When grass is severely cut back, the growth of the roots and the plant comes almost to a complete stop until the leaves can recover. This places a huge amount of stress on the plant which is often visible in a yellow to brownish look to the lawn after mowing.

It doesn't look healthy... because it isn't.

Trim Long Overgrown Grass

If for some reason a lawn has become long and overgrown, do not mow it all back at one time. Instead, mow one-third of the grass (or less) and then let it recover for three or four days and then take off another one-third.

By slowly getting the lawn back to its optimum height, the grass will not stress as much.

The most important rule of thumb is the rule of one-third: Never remove more than a third of the grass blade at any one time. 

Types of Grass

Cool season grasses like Blue Grass, Fescue, and Rye should be mowed as high as possible.
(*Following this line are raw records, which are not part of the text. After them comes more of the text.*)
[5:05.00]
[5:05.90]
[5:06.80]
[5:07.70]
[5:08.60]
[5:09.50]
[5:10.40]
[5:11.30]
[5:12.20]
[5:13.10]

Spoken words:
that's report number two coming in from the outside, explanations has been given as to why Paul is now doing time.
The best is around 2 to 3 inches  and no higher. If you cut any taller than that, the grass can flop over, and if you cut it too short, the grass is more susceptible to weeds, it dries out faster, and over all does poorly.
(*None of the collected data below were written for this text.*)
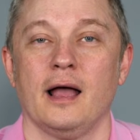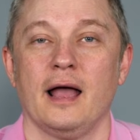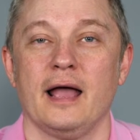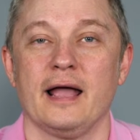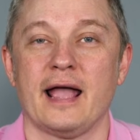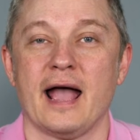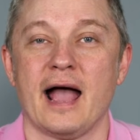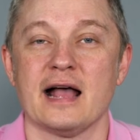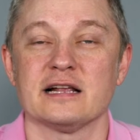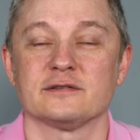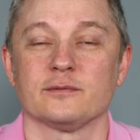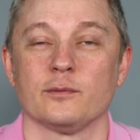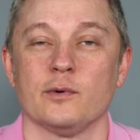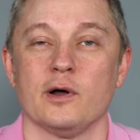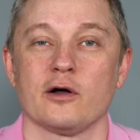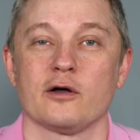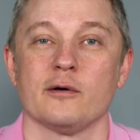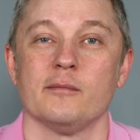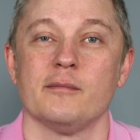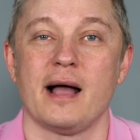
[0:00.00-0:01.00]
Hey guys,
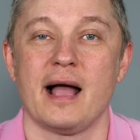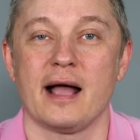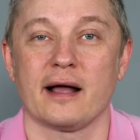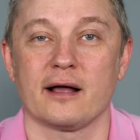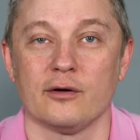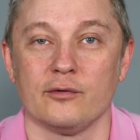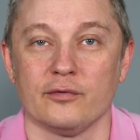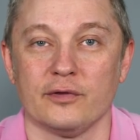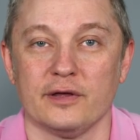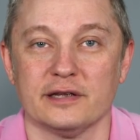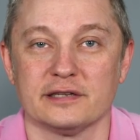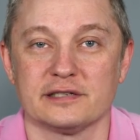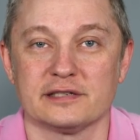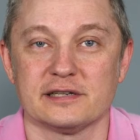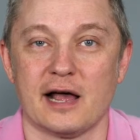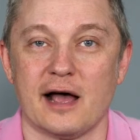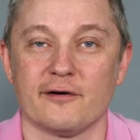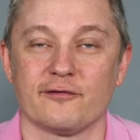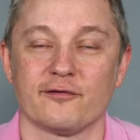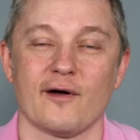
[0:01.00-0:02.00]
welcome back on
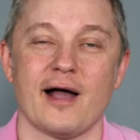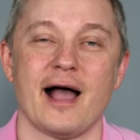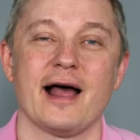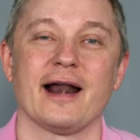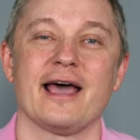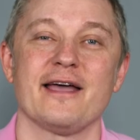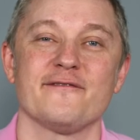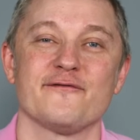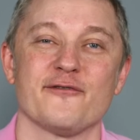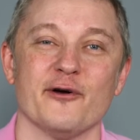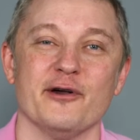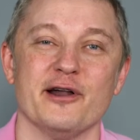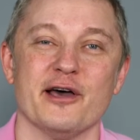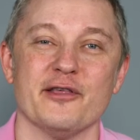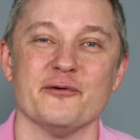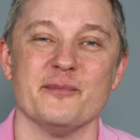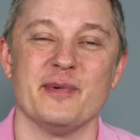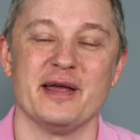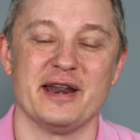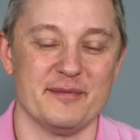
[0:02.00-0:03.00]
this Friday for
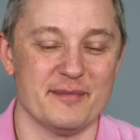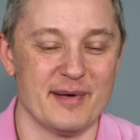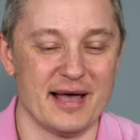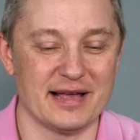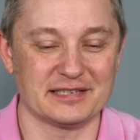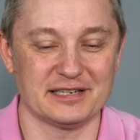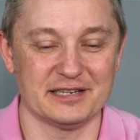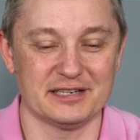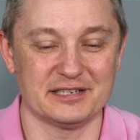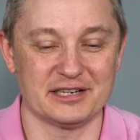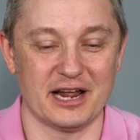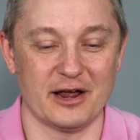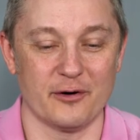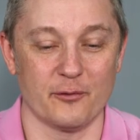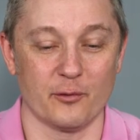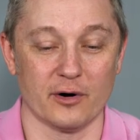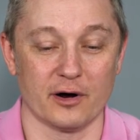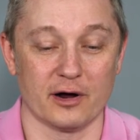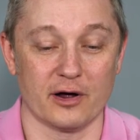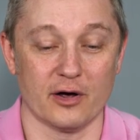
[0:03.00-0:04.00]
another mini message,
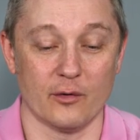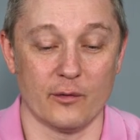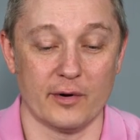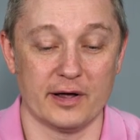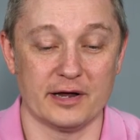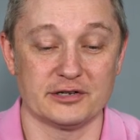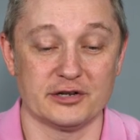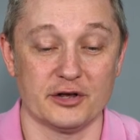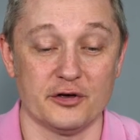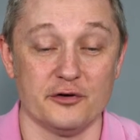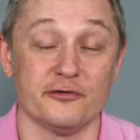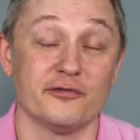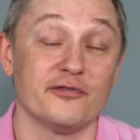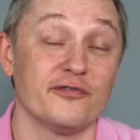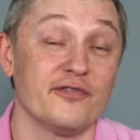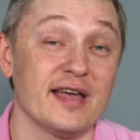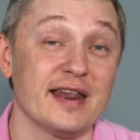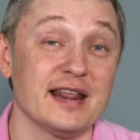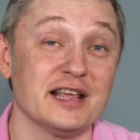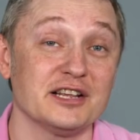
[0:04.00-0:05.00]
and we're going to
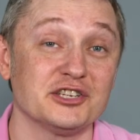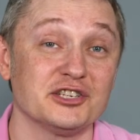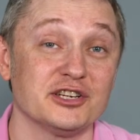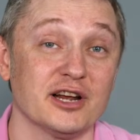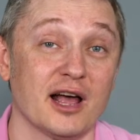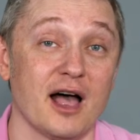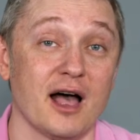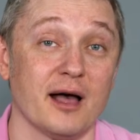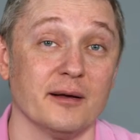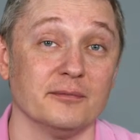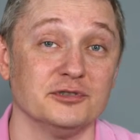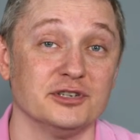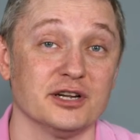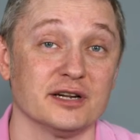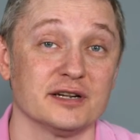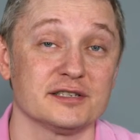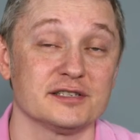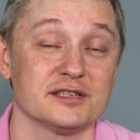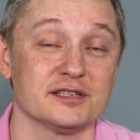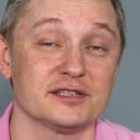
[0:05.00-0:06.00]
finish up
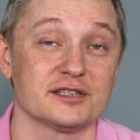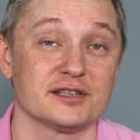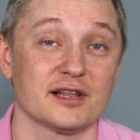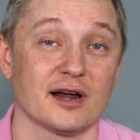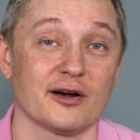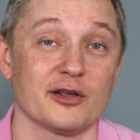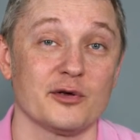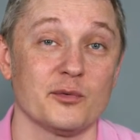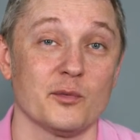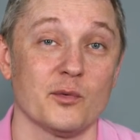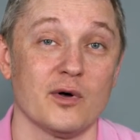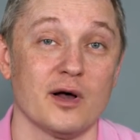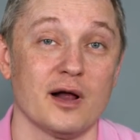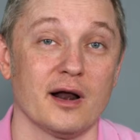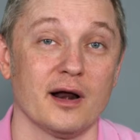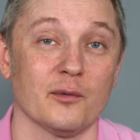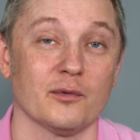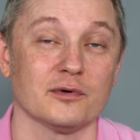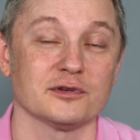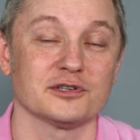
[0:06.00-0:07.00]
Genesis
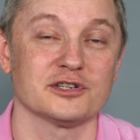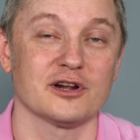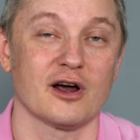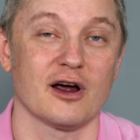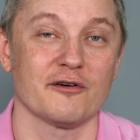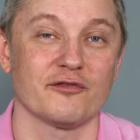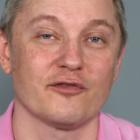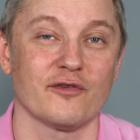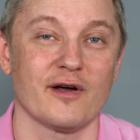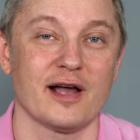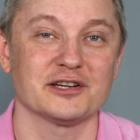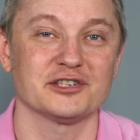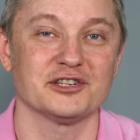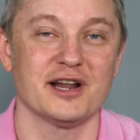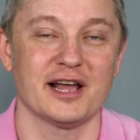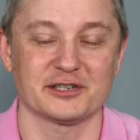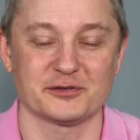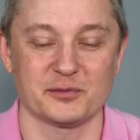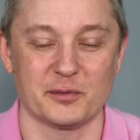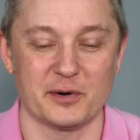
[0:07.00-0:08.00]
31, and we'll start fresh
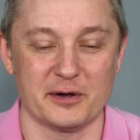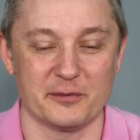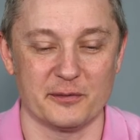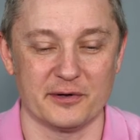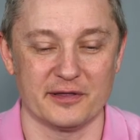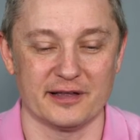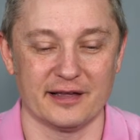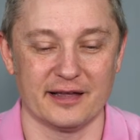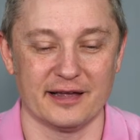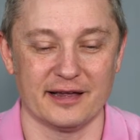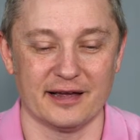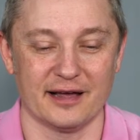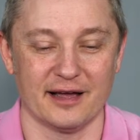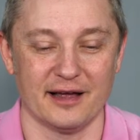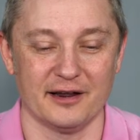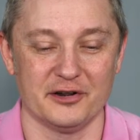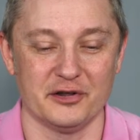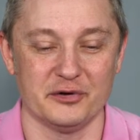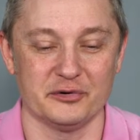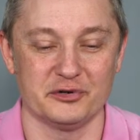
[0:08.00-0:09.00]
next week with
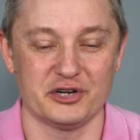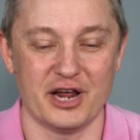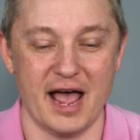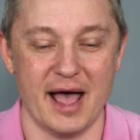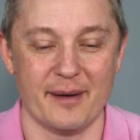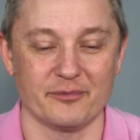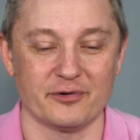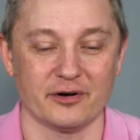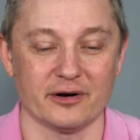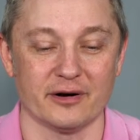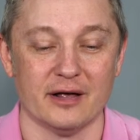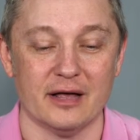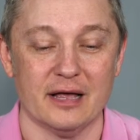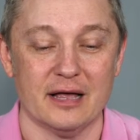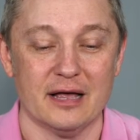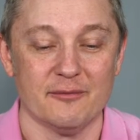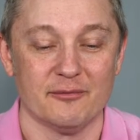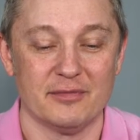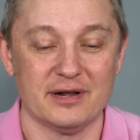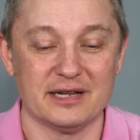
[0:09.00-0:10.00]
a new chapter.
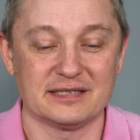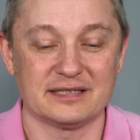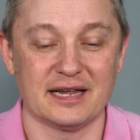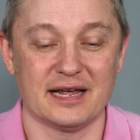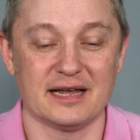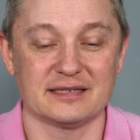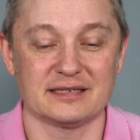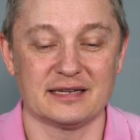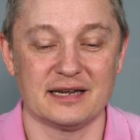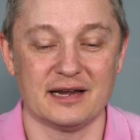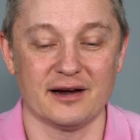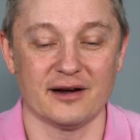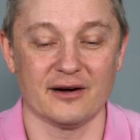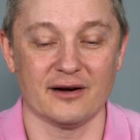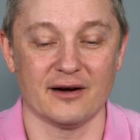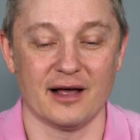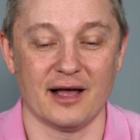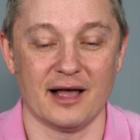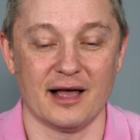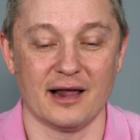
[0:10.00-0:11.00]
But it says
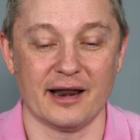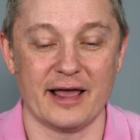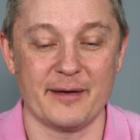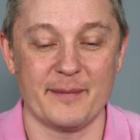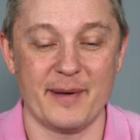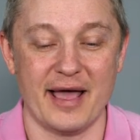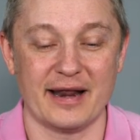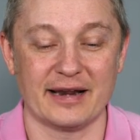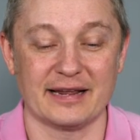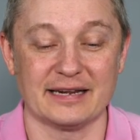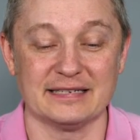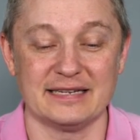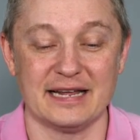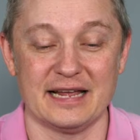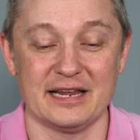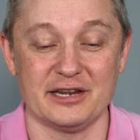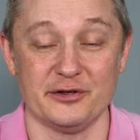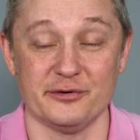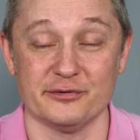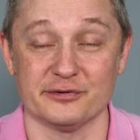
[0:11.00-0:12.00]
here, Laban
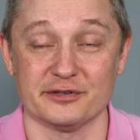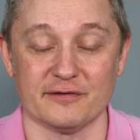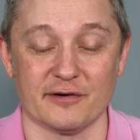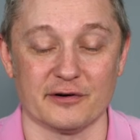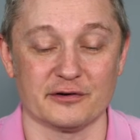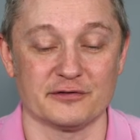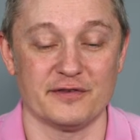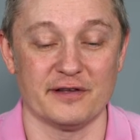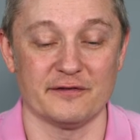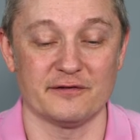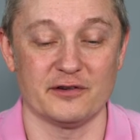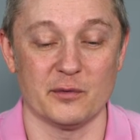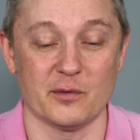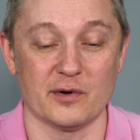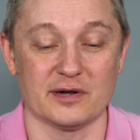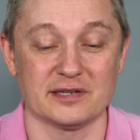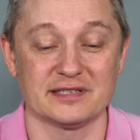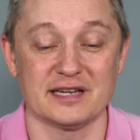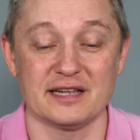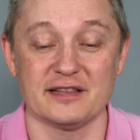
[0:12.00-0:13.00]
continues in verse
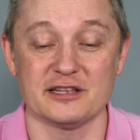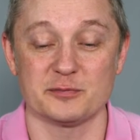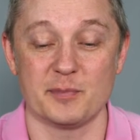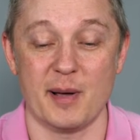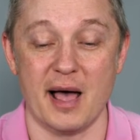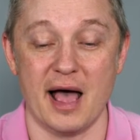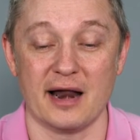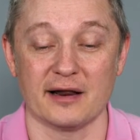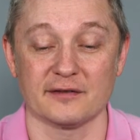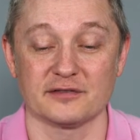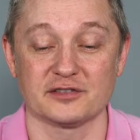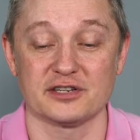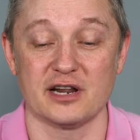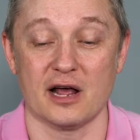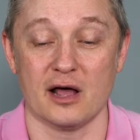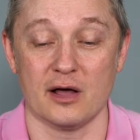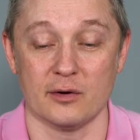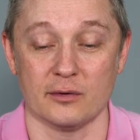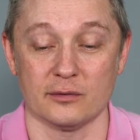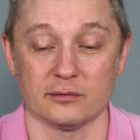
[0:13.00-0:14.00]
51, "See this pile of
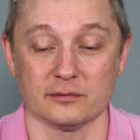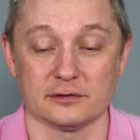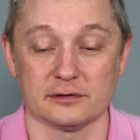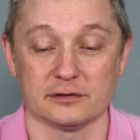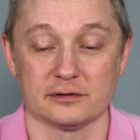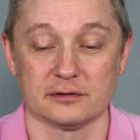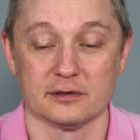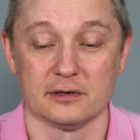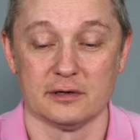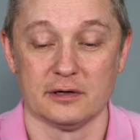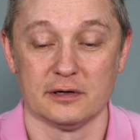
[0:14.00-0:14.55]
stones,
Warm season grasses like Bermuda should be cut around a height of 3/4 to 1 inch (1.9 to 2.5 cm) tall, which may require mowing one to three times per week. Mowing at this height will encourage a dense, thriving turf that naturally blocks weeds. If Bermuda is cut any taller than 1 inch (2.5 cm), it will be thinner and straggly looking which isn't what you want. A good healthy lawn of Bermuda should look like a big, green, dense mat.


Protect Equipment

Limit Cutting Depth

Cutting heavy, thick vegetation is bad for the plants and bad for the mower. Even powerful commercial equipment can bog down and stress the hardware when cutting long grass to a low height.  
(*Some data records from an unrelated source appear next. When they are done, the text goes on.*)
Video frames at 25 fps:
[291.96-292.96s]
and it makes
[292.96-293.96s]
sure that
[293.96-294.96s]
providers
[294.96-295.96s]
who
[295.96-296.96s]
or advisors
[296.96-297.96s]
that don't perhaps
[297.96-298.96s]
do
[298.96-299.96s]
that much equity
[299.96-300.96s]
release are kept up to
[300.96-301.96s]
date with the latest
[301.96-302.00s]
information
This applies to push and riding mowers.  With riding mowers, the belts, pulleys and even the engine can be damaged by forcing it through tall vegetation.

To avoid problems, follow the 1/3 rule for grass.  For weeds and lot mowing, make a pass with the deck all the way up.  After that, lower the deck slightly and repeat.  Sometimes 3 or more passes are required.

Riding Mower PTO / Deck

With most riding mowers, it is advisable to engage the PTO with the deck at the highest setting .  Once the PTO is engaged, move the deck to the desired it.

When the deck is low to the ground, the belt sits at an angle between the deck and the engine.  Engaging the PTO in this position can prematutely wear the belt or, in some cases, cause the belt to jump off a pully.

Clean Equipment Regularly

Grass clippings can quickly build up under mower decks of push and riding mowers.  It is not uncommon for an owner to think the engine is locked up when, in fact, the gass has built up and dried under the deck to the point the blade will not turn.

Accumulated clippings beneath the deck can decrease the airflow needed for the mower to properly mulch, bag, or side-discharge. Built-up clippings also hold moisture and corrosive fertilizer against the underside of the deck, causing rust.

Good equipment often comes with a clean out. Clippings can also be removed with a hard-plastic ice scraper, which reduces the risk of scratching that a metal scraper or other tool might cause. Turn the mower on its side with the carburetor and air filter facing upward to keep oil from getting into the fuel system, and then use the scraper.